*** The input Section Begins ***

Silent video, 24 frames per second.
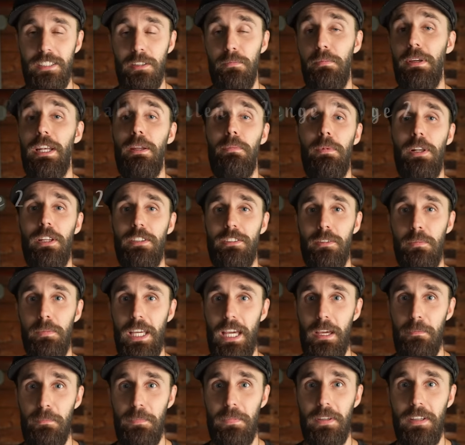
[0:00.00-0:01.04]
Minimalism
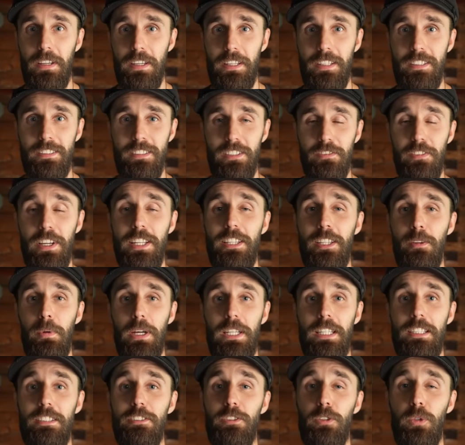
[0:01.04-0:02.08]
Game, and it's invented by
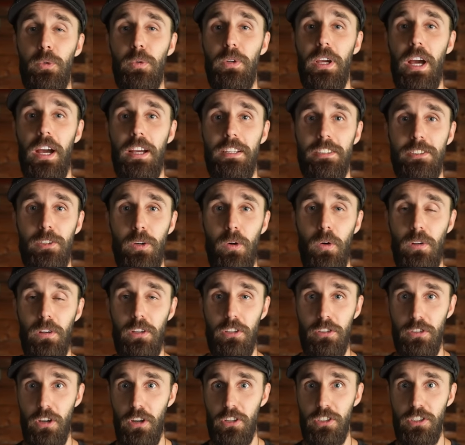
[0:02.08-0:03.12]
these two guys called
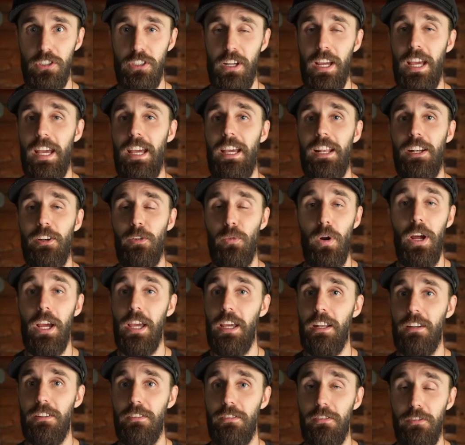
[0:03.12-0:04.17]
Josh and
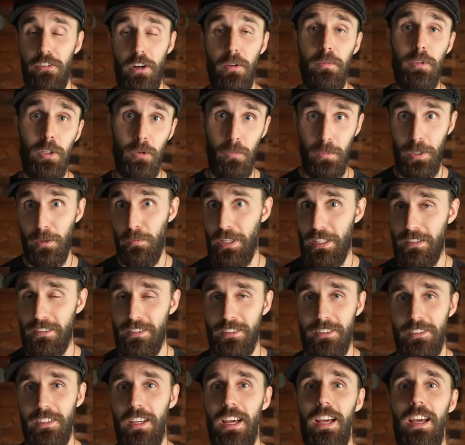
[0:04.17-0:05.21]
Ryan from The
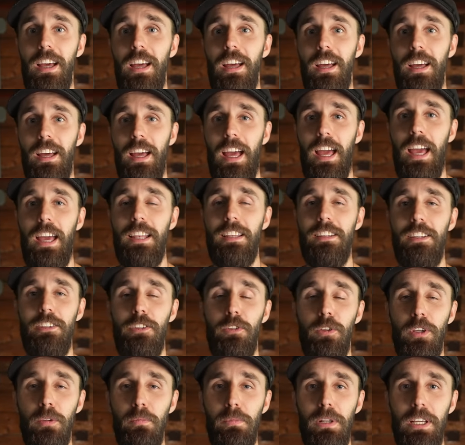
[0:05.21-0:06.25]
Minimalists. And
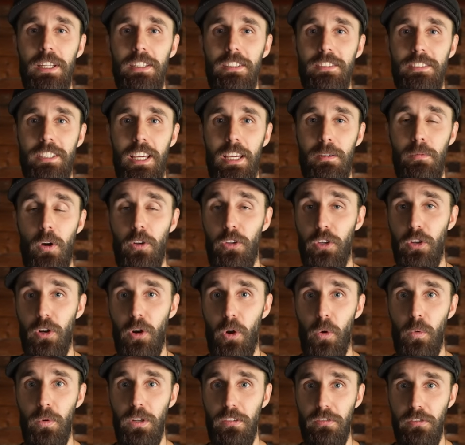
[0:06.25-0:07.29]
you can play this game on your
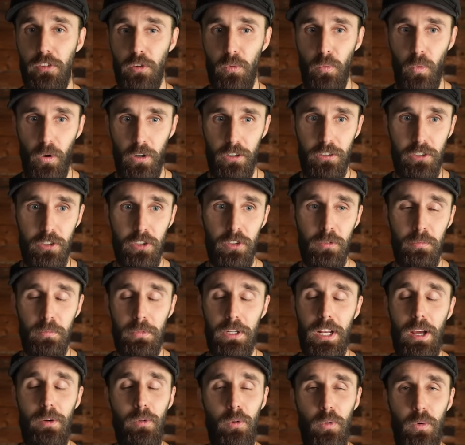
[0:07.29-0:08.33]
own if you want to,
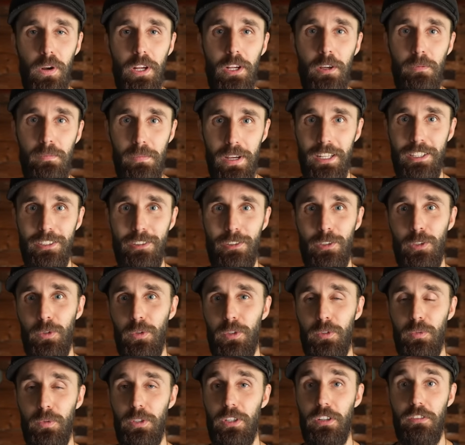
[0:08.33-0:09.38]
but I would recommend you do
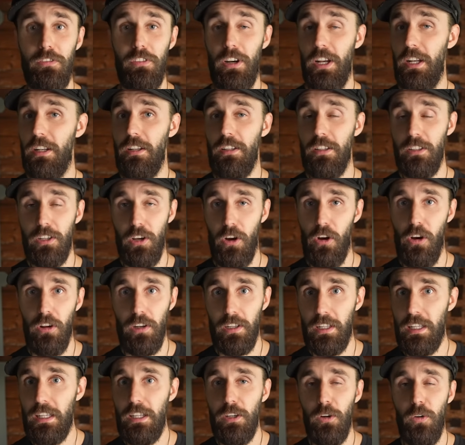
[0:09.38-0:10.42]
it with a friend,
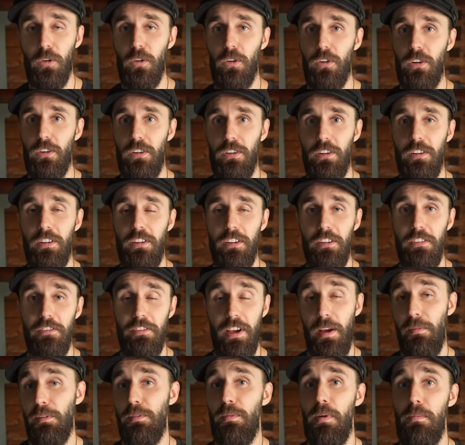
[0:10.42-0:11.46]
colleague, or
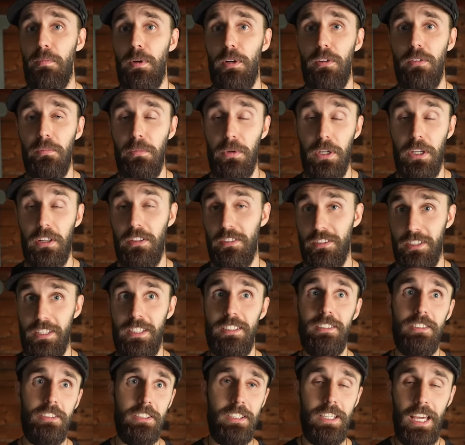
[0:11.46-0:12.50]
family member, because it
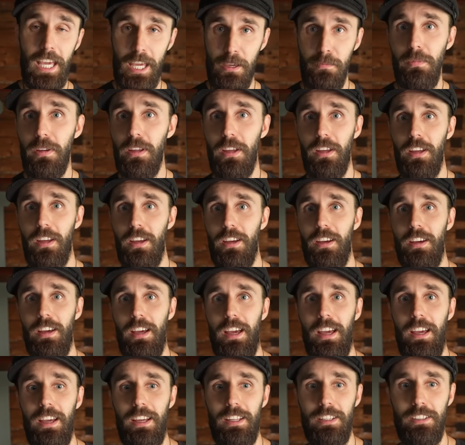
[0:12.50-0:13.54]
is a game
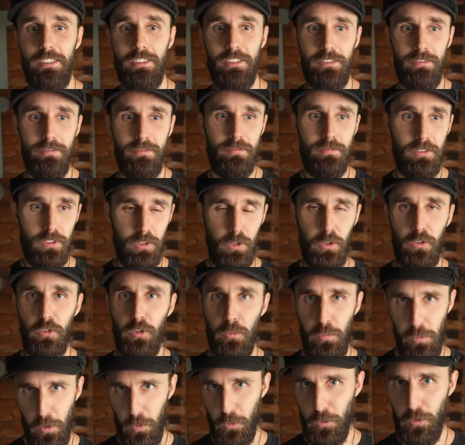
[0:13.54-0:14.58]
and you're
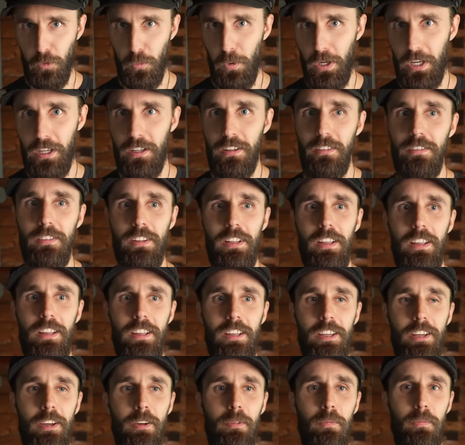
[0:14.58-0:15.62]
supposed to win.
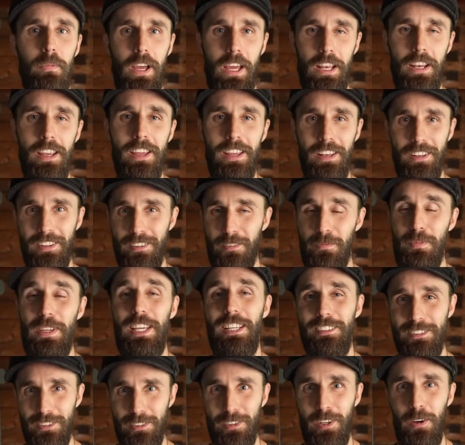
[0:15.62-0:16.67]
And me
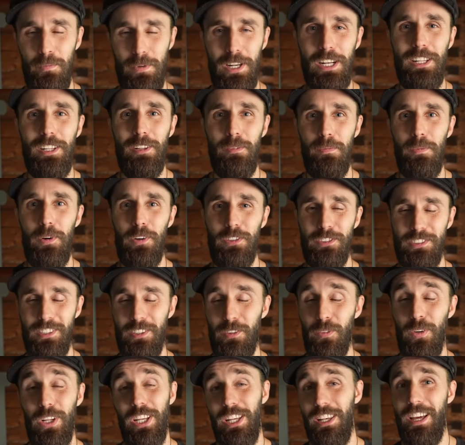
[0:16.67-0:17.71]
as a competitive person
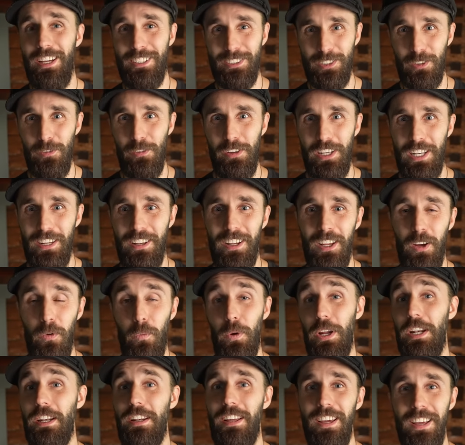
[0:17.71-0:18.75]
really likes to
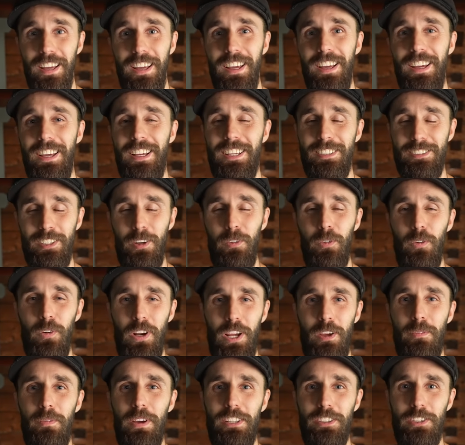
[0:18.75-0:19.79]
win. So I would
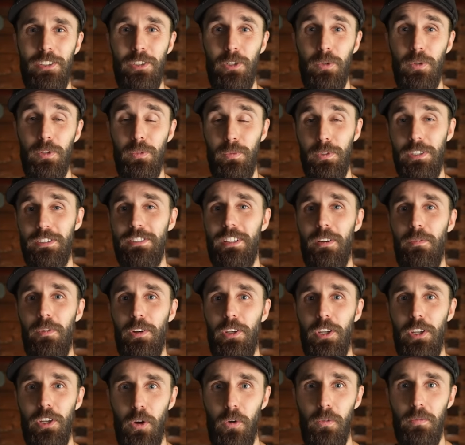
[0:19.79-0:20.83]
recommend you do it with someone
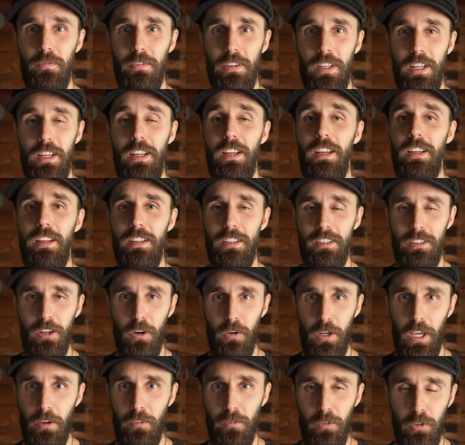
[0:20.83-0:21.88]
you know.
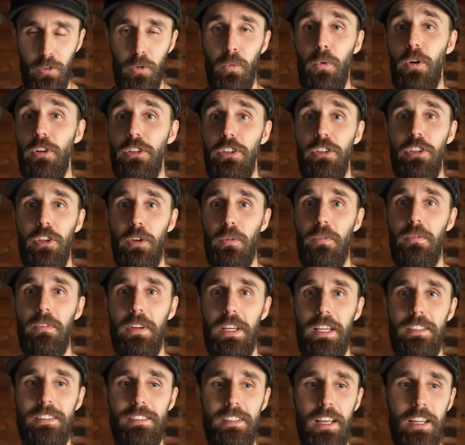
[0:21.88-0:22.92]
Okay, so what you do
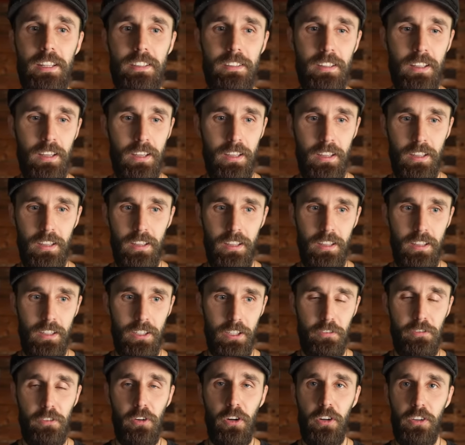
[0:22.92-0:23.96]
is that
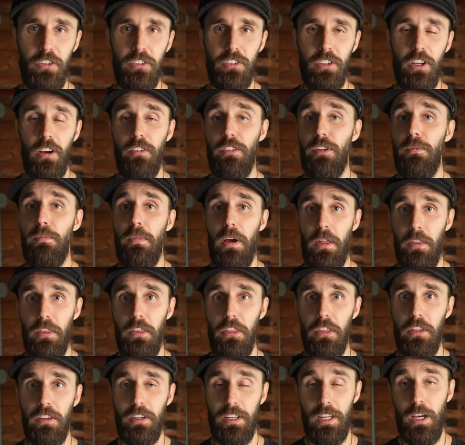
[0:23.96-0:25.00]
the first of the month,
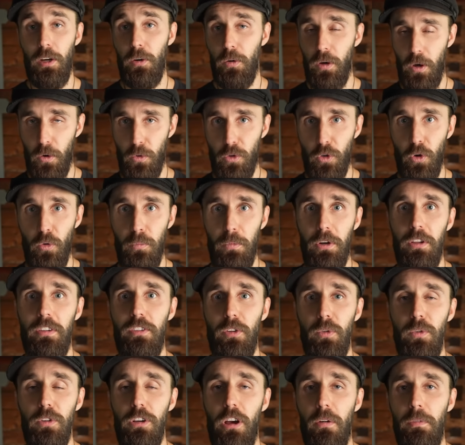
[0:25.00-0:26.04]
now October is
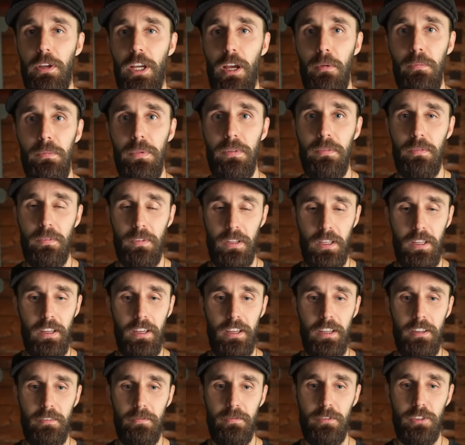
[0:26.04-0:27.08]
soon coming up,
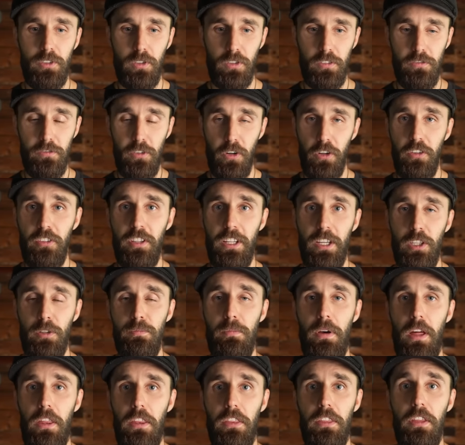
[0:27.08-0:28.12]
so the first day of the
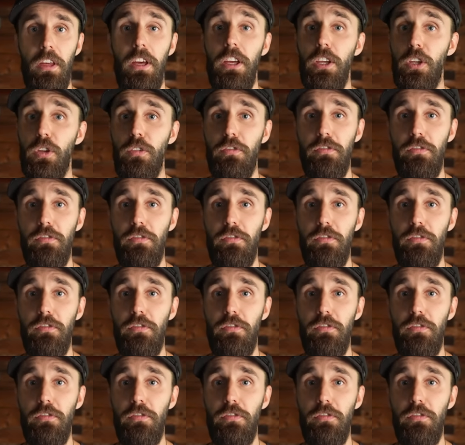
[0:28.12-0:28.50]
month, you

*** The input Section Ends ***

Your instructions » Your answer should be an exact copy of the entries above, with no images included.

Answer »
Silent video, 24 frames per second.
[0:00.00-0:01.04]
Minimalism
[0:01.04-0:02.08]
Game, and it's invented by
[0:02.08-0:03.12]
these two guys called
[0:03.12-0:04.17]
Josh and
[0:04.17-0:05.21]
Ryan from The
[0:05.21-0:06.25]
Minimalists. And
[0:06.25-0:07.29]
you can play this game on your
[0:07.29-0:08.33]
own if you want to,
[0:08.33-0:09.38]
but I would recommend you do
[0:09.38-0:10.42]
it with a friend,
[0:10.42-0:11.46]
colleague, or
[0:11.46-0:12.50]
family member, because it
[0:12.50-0:13.54]
is a game
[0:13.54-0:14.58]
and you're
[0:14.58-0:15.62]
supposed to win.
[0:15.62-0:16.67]
And me
[0:16.67-0:17.71]
as a competitive person
[0:17.71-0:18.75]
really likes to
[0:18.75-0:19.79]
win. So I would
[0:19.79-0:20.83]
recommend you do it with someone
[0:20.83-0:21.88]
you know.
[0:21.88-0:22.92]
Okay, so what you do
[0:22.92-0:23.96]
is that
[0:23.96-0:25.00]
the first of the month,
[0:25.00-0:26.04]
now October is
[0:26.04-0:27.08]
soon coming up,
[0:27.08-0:28.12]
so the first day of the
[0:28.12-0:28.50]
month, you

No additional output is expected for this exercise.